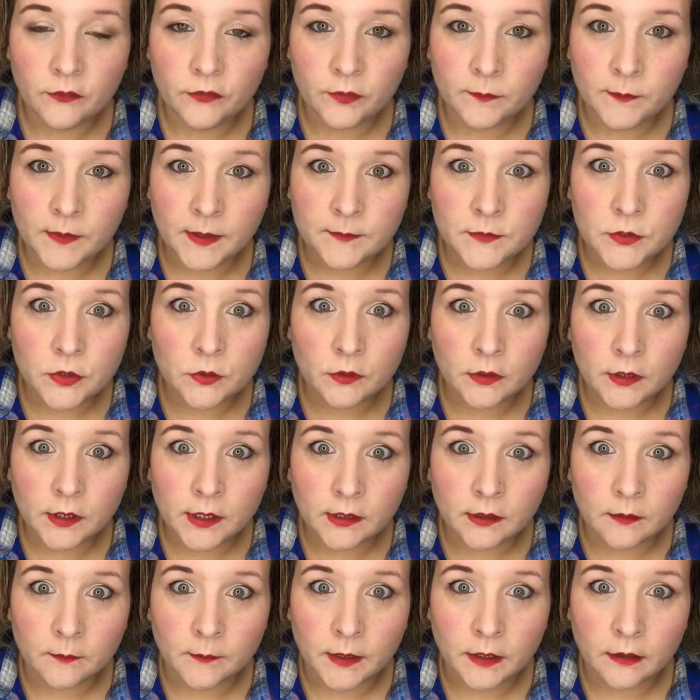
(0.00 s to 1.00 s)
sometimes you look
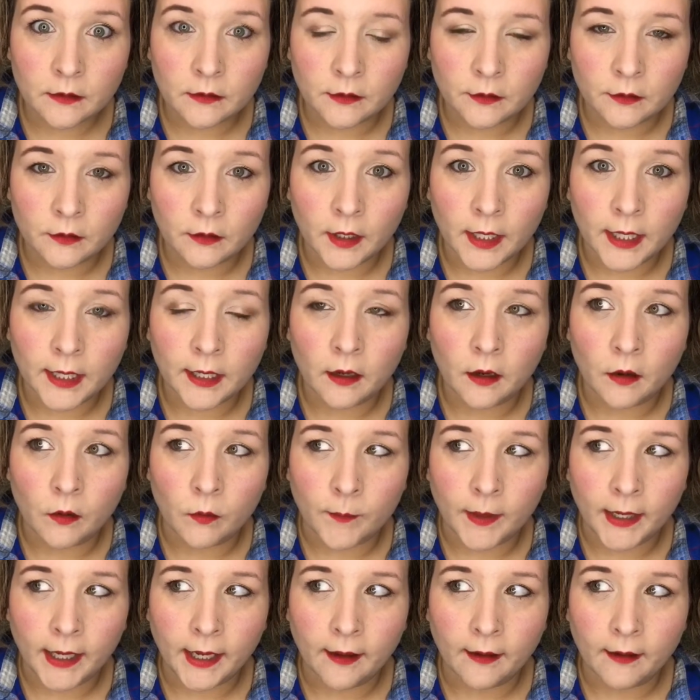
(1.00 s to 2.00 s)
in the mirror and you're like, oh
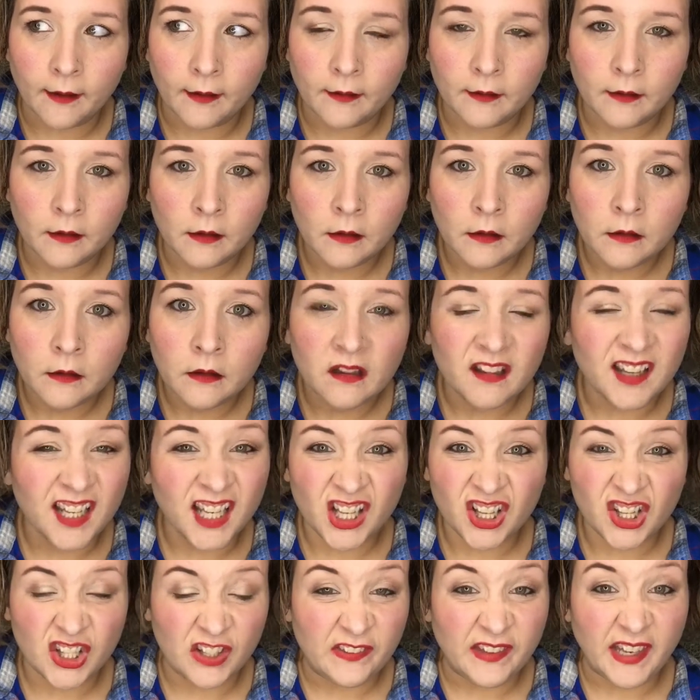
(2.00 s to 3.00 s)
my God,
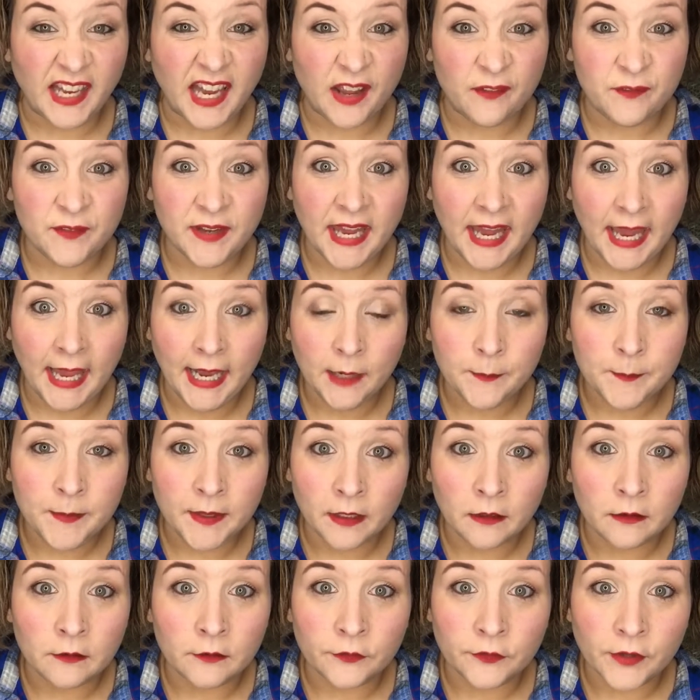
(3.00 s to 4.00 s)
like it looks like I have
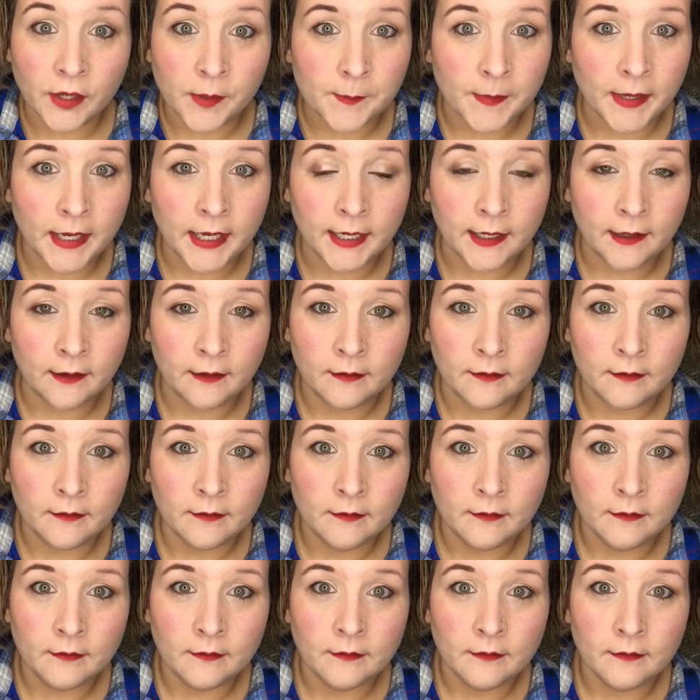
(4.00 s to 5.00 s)
caterpillars on my
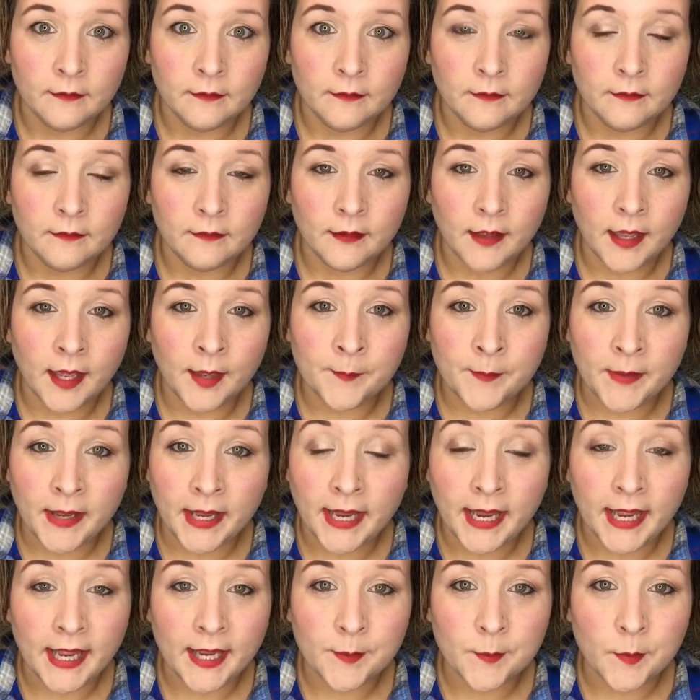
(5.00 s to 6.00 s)

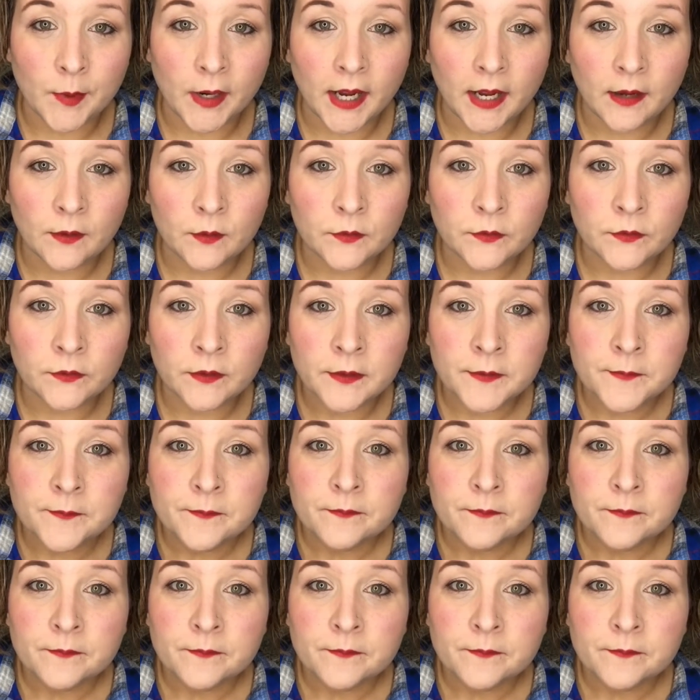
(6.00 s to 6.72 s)
eyebrows.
■ ■ ■ ■
**TASK OBJECTIVE**
Where the material above includes pictures, omit them and retype everything else exactly.

**WRITTEN ANSWER**
(0.00 s to 1.00 s)
sometimes you look
(1.00 s to 2.00 s)
in the mirror and you're like, oh
(2.00 s to 3.00 s)
my God,
(3.00 s to 4.00 s)
like it looks like I have
(4.00 s to 5.00 s)
caterpillars on my
(5.00 s to 6.00 s)

(6.00 s to 6.72 s)
eyebrows.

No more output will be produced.